At a trustees meeting last week, Steinberg said the authority probably would have "good news" overall for customers, because natural gas prices, which account for 99 percent of the utility's fuel usage, have come down.
"I do need to point out, though, that we have not had an increase in our delivery charge in 12 years," Steinberg said. "Virtually all other competitors and peer utilities in our region have had significant increases over that period of time."
"If they increase it to begin reducing some of the outstanding [$7-billion] debt, that ultimately will reduce rates and that's fine," Cantor said. "But if it's done for operating expenses, it's really just a backdoor rate increase."

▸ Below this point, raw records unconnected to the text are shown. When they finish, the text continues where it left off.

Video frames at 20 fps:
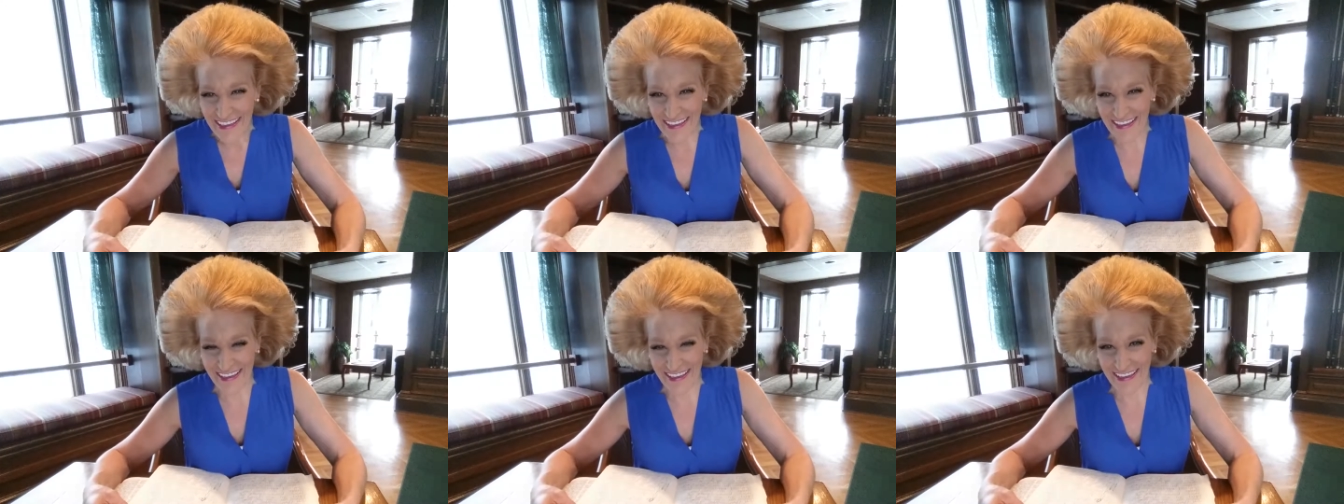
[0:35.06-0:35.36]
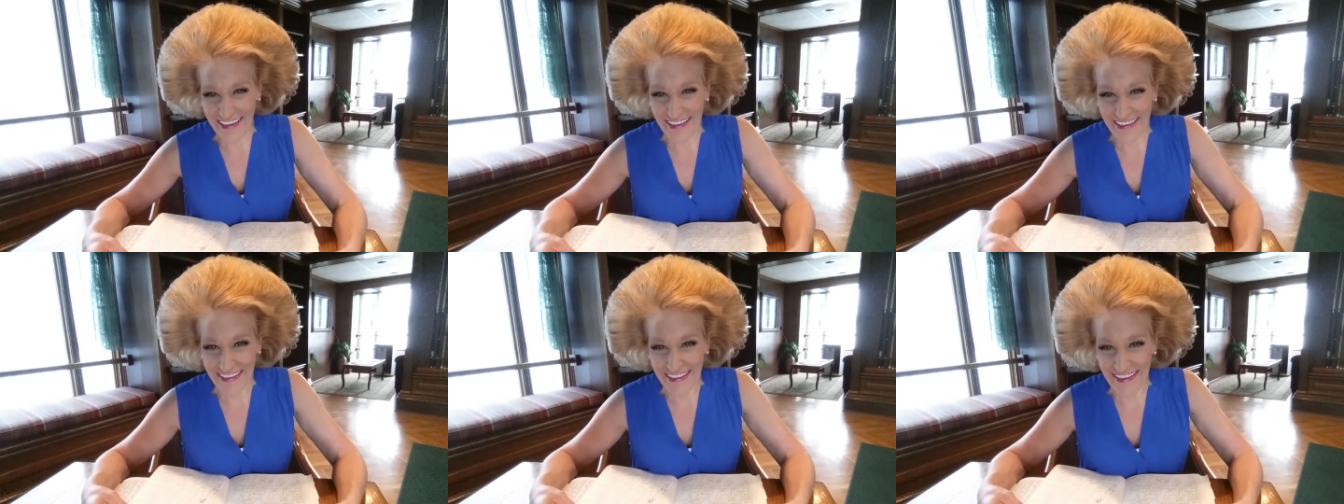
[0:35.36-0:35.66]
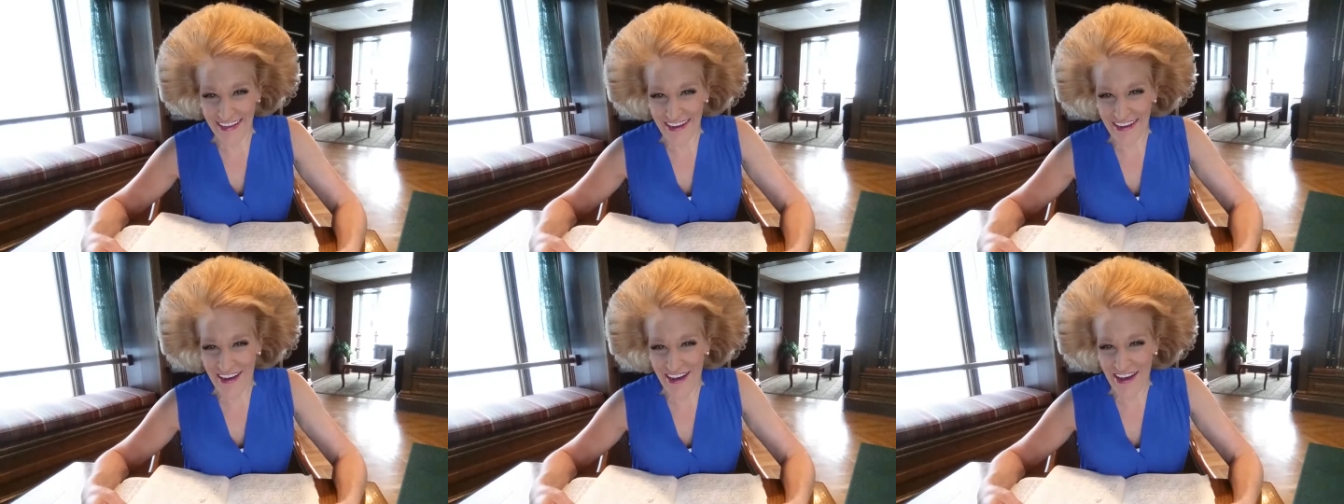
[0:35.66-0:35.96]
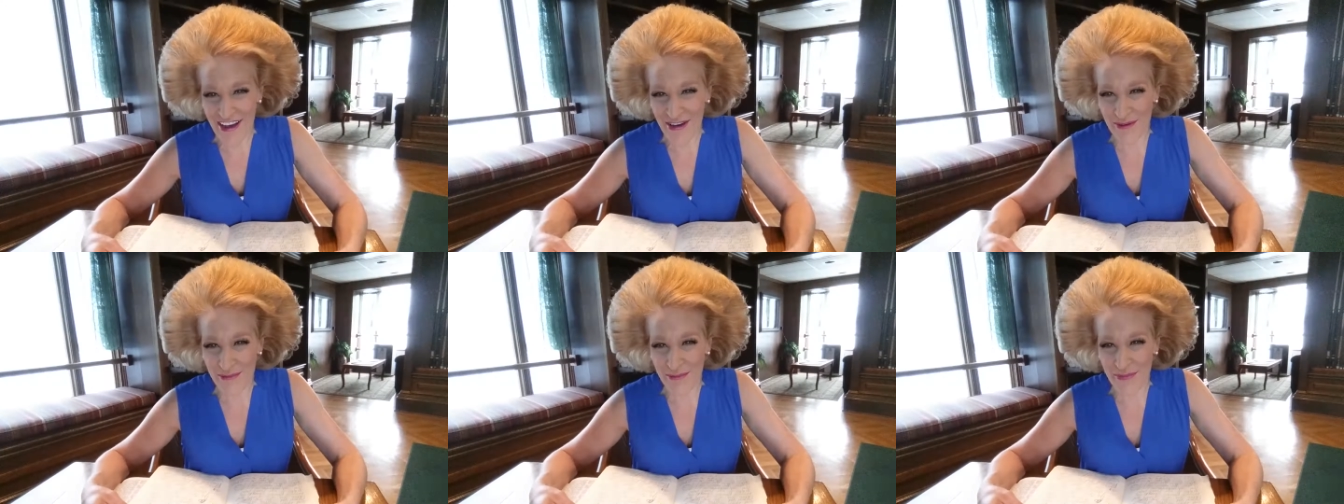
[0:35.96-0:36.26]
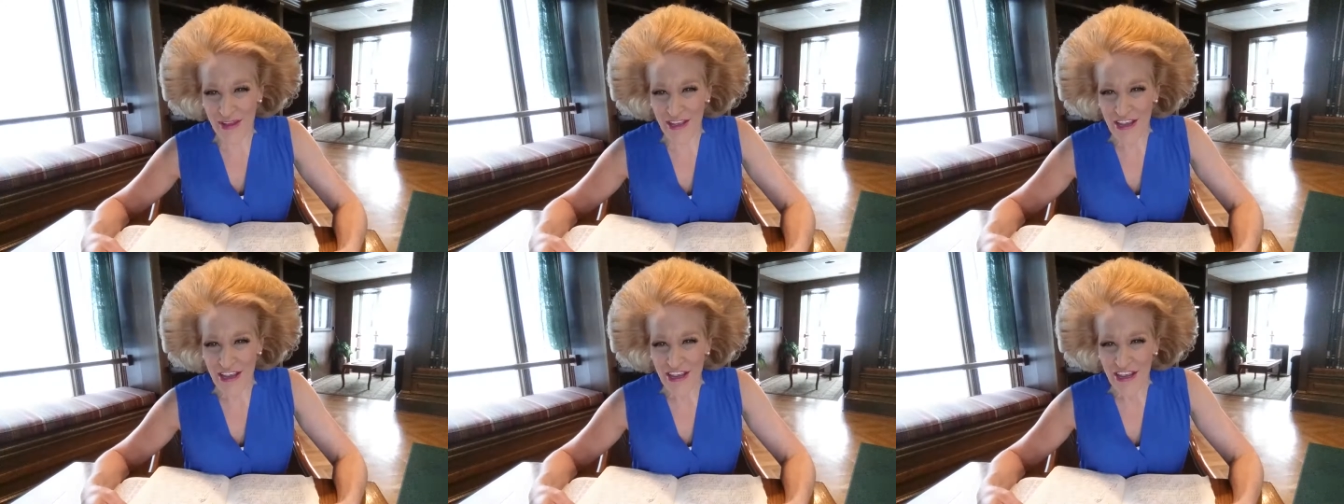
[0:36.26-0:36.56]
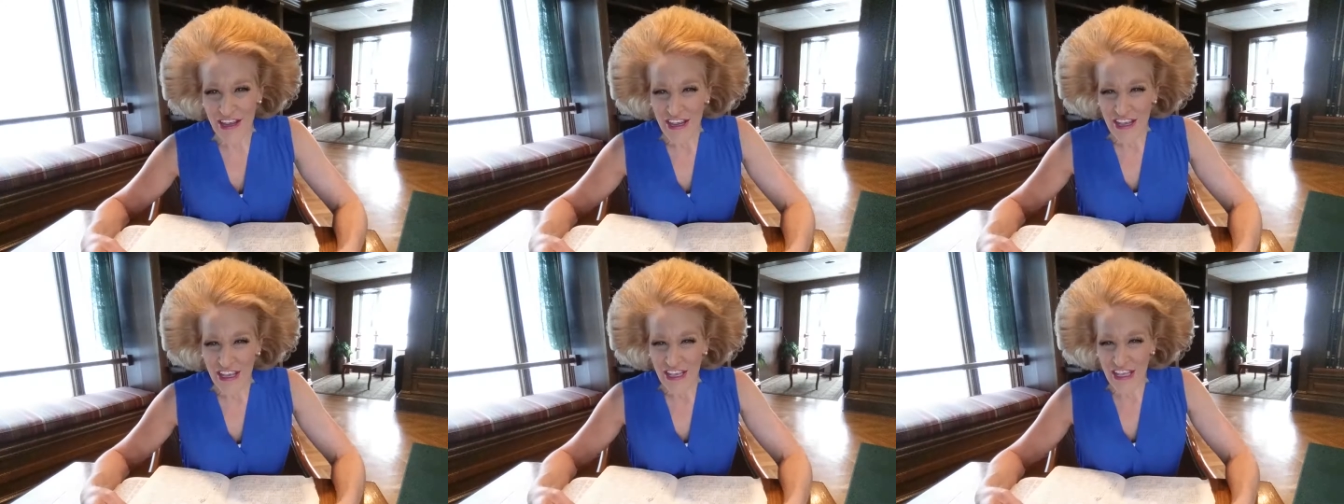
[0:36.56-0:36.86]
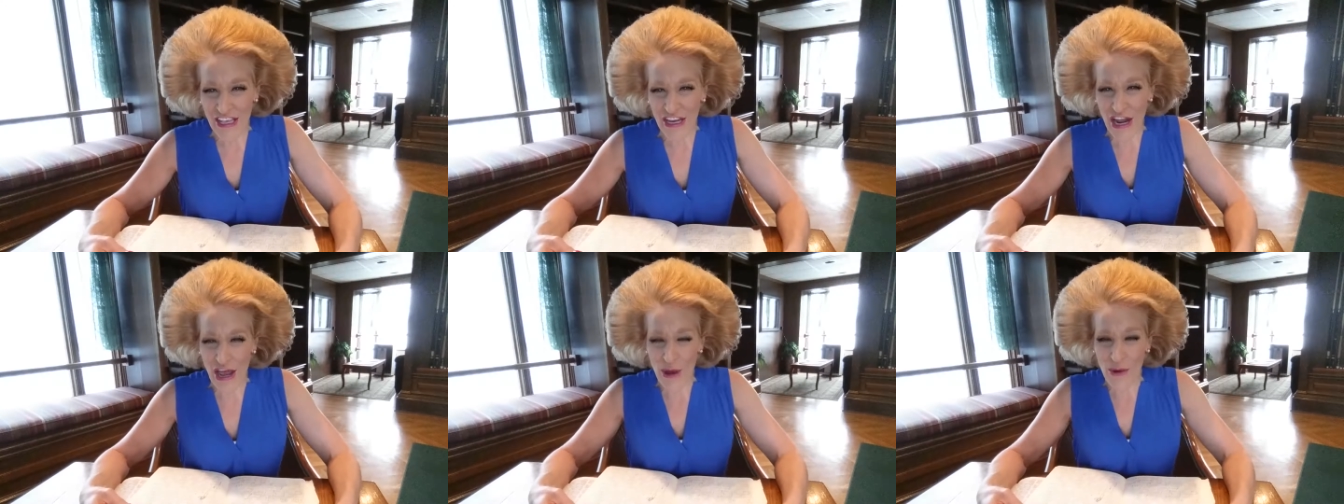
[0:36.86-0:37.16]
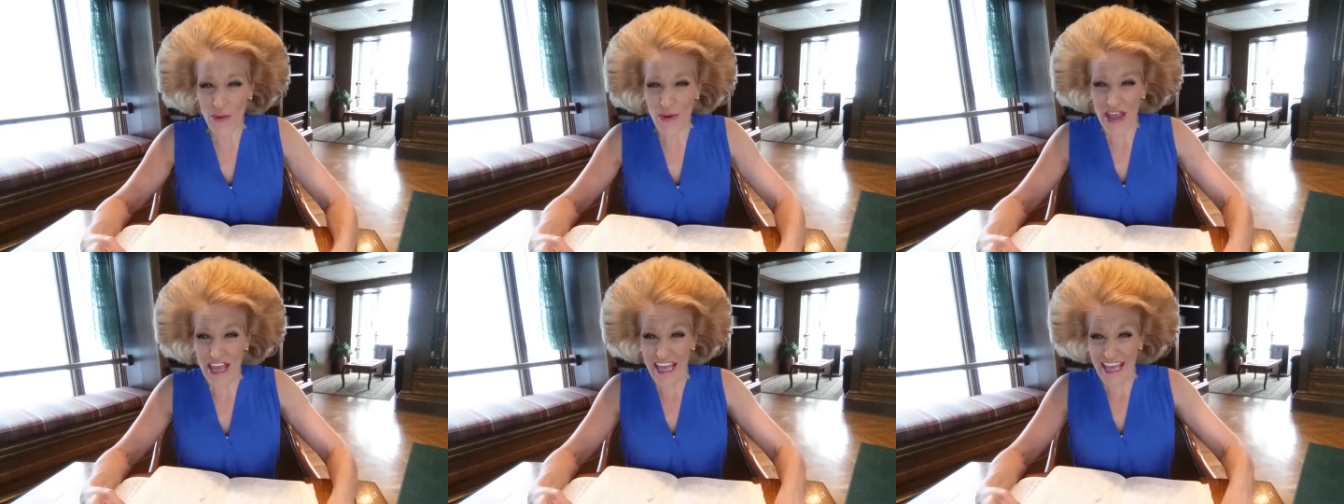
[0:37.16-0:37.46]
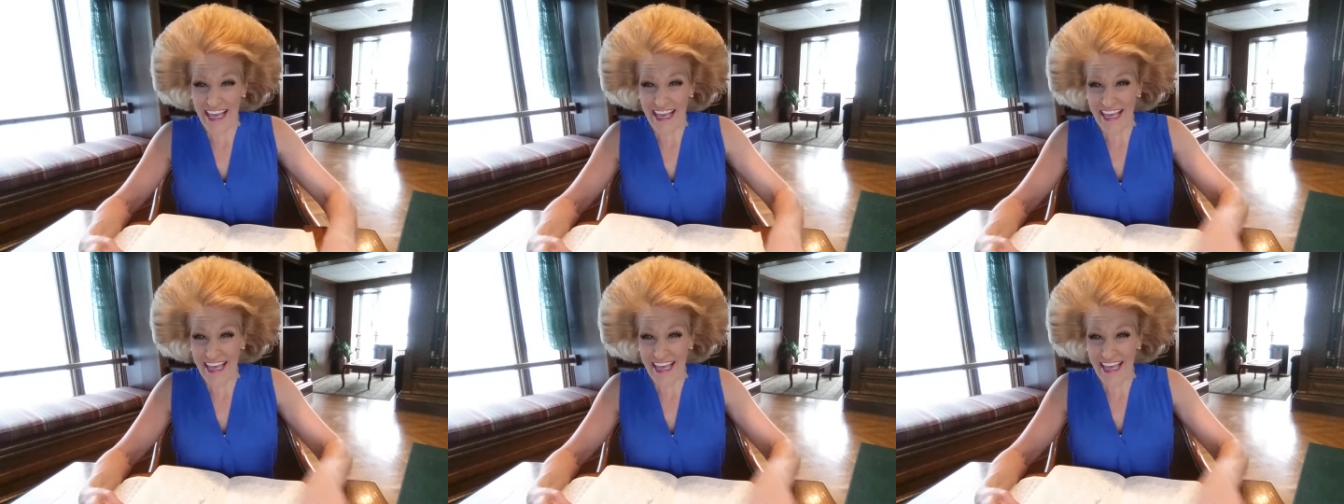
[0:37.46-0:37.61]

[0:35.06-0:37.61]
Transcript: And, um, you know,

LIPA already has indicated it would nearly double its 2011 budget for storm response, given this year's huge storm expenses. So far this year, LIPA has exceeded its $27-million storm budget by about $170 million. Next year's could be increased to between $40 million and $50 million, LIPA has said.
LIPA also has recently indicated it will attempt to save money by challenging the assessments of National Grid-owned power plants, for which LIPA pays around $180 million in taxes annually. LIPA already has filed tax petitions for the Northport and Port Jefferson plants, and will file more in coming months.
The trustees "workshop" Friday will be held at LIPA headquarters in Uniondale at 3 p.m. and is open to the public.